Stored data entries:
########

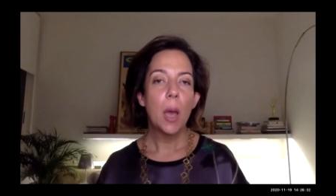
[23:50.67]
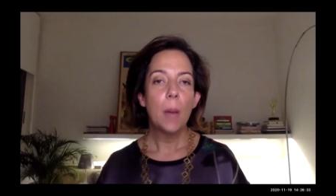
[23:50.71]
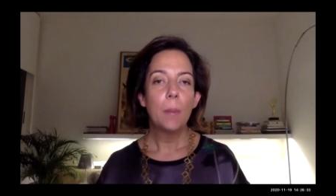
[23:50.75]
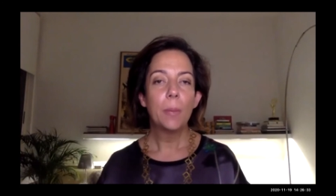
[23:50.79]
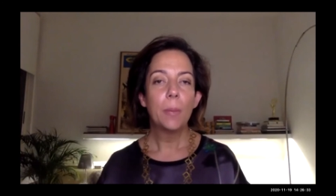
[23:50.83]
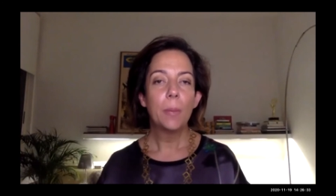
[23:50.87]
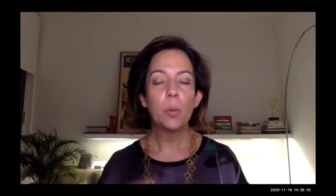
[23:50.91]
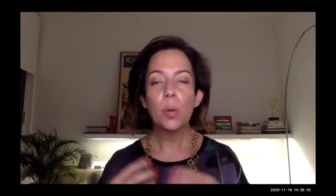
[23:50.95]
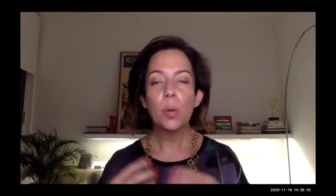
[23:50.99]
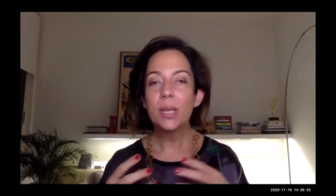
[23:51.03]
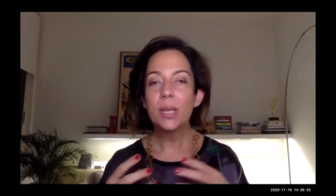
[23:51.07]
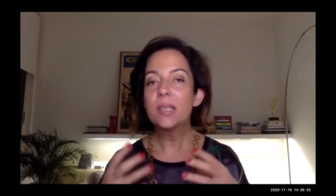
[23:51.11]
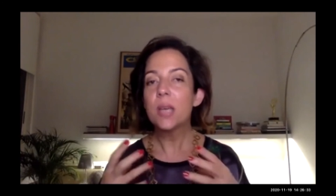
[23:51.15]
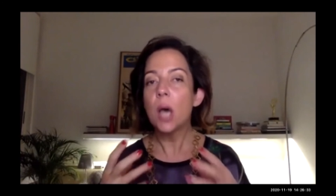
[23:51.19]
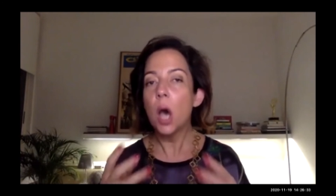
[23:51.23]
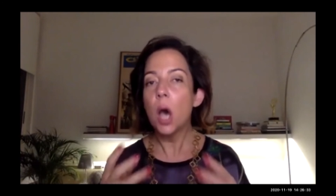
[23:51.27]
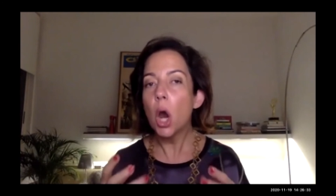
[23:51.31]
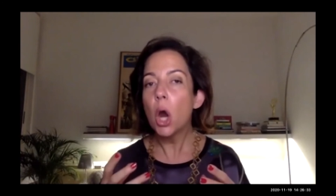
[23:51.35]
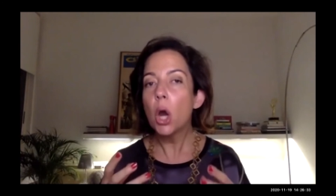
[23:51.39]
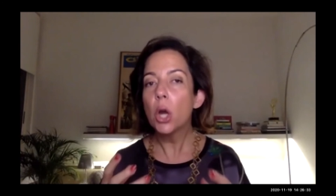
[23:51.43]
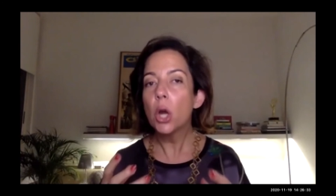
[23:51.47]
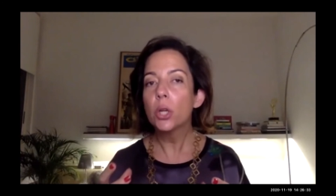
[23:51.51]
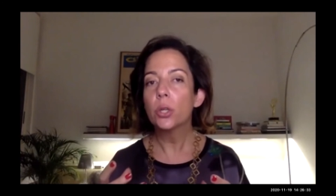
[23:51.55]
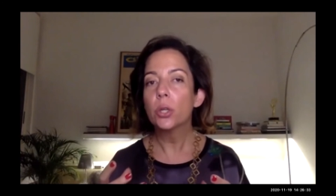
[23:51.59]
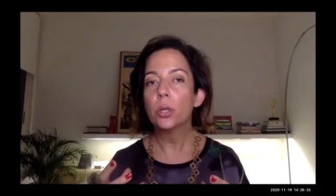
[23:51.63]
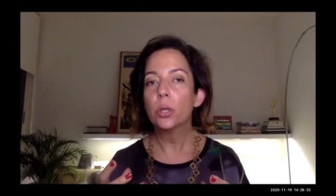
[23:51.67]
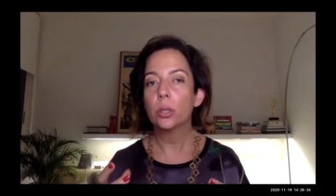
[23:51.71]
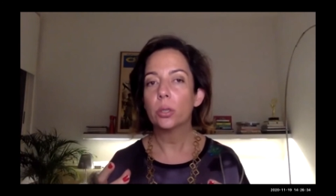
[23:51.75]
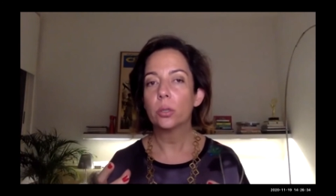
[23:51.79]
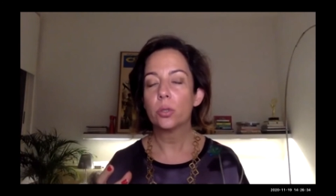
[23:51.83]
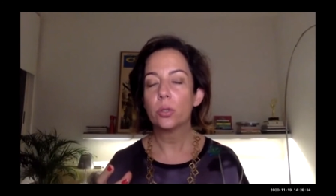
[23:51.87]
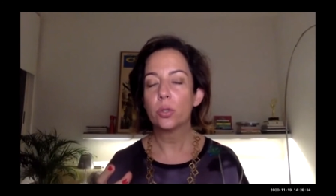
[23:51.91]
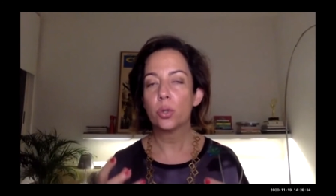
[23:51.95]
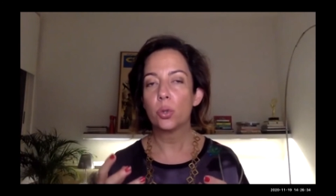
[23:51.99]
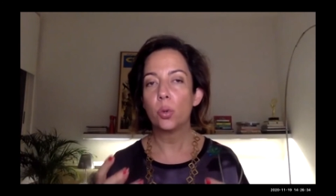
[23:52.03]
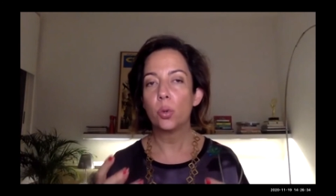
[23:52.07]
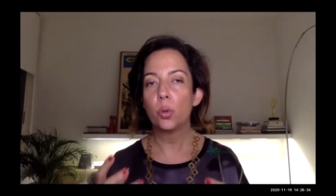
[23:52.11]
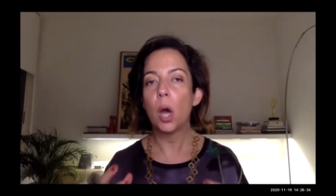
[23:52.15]
But what is
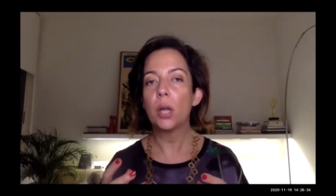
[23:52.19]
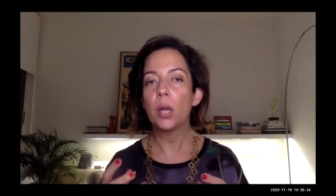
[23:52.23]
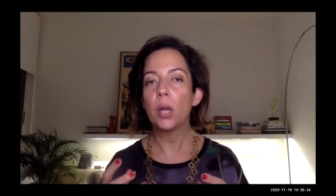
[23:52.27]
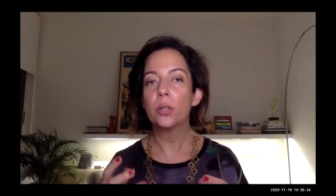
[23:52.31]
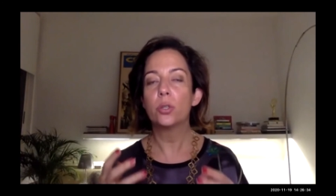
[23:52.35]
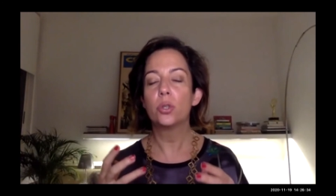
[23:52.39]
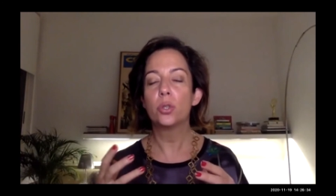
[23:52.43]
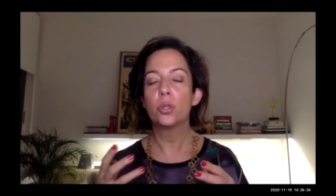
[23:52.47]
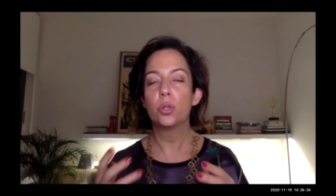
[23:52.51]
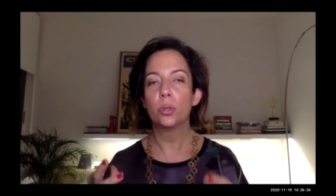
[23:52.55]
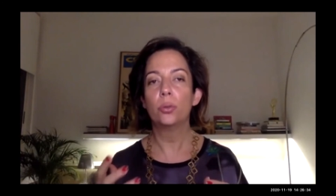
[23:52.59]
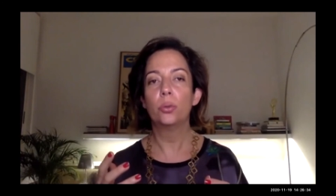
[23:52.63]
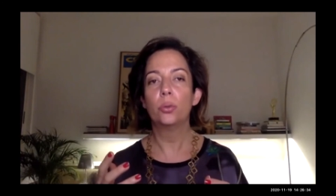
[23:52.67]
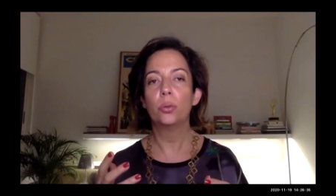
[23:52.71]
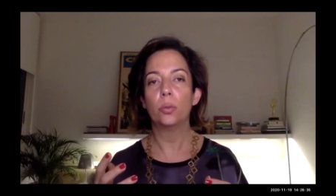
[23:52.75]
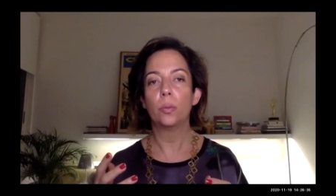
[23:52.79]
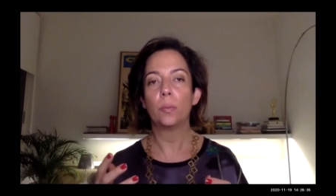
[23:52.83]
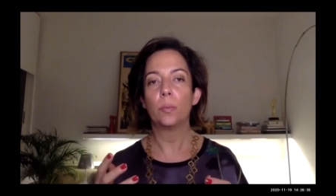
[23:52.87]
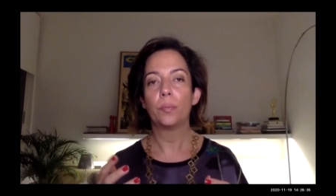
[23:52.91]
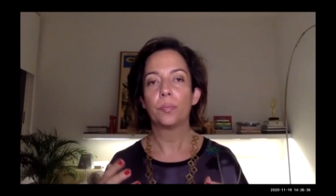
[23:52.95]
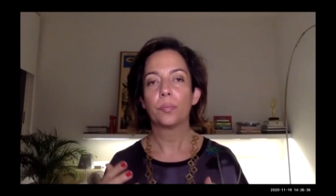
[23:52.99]
harder to undo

########

PROBLEM REQUIREMENTS
Exactly as written, copy the entries above without their pictures.

PROBLEM SOLUTION
[23:50.67]
[23:50.71]
[23:50.75]
[23:50.79]
[23:50.83]
[23:50.87]
[23:50.91]
[23:50.95]
[23:50.99]
[23:51.03]
[23:51.07]
[23:51.11]
[23:51.15]
[23:51.19]
[23:51.23]
[23:51.27]
[23:51.31]
[23:51.35]
[23:51.39]
[23:51.43]
[23:51.47]
[23:51.51]
[23:51.55]
[23:51.59]
[23:51.63]
[23:51.67]
[23:51.71]
[23:51.75]
[23:51.79]
[23:51.83]
[23:51.87]
[23:51.91]
[23:51.95]
[23:51.99]
[23:52.03]
[23:52.07]
[23:52.11]
[23:52.15]
But what is
[23:52.19]
[23:52.23]
[23:52.27]
[23:52.31]
[23:52.35]
[23:52.39]
[23:52.43]
[23:52.47]
[23:52.51]
[23:52.55]
[23:52.59]
[23:52.63]
[23:52.67]
[23:52.71]
[23:52.75]
[23:52.79]
[23:52.83]
[23:52.87]
[23:52.91]
[23:52.95]
[23:52.99]
harder to undo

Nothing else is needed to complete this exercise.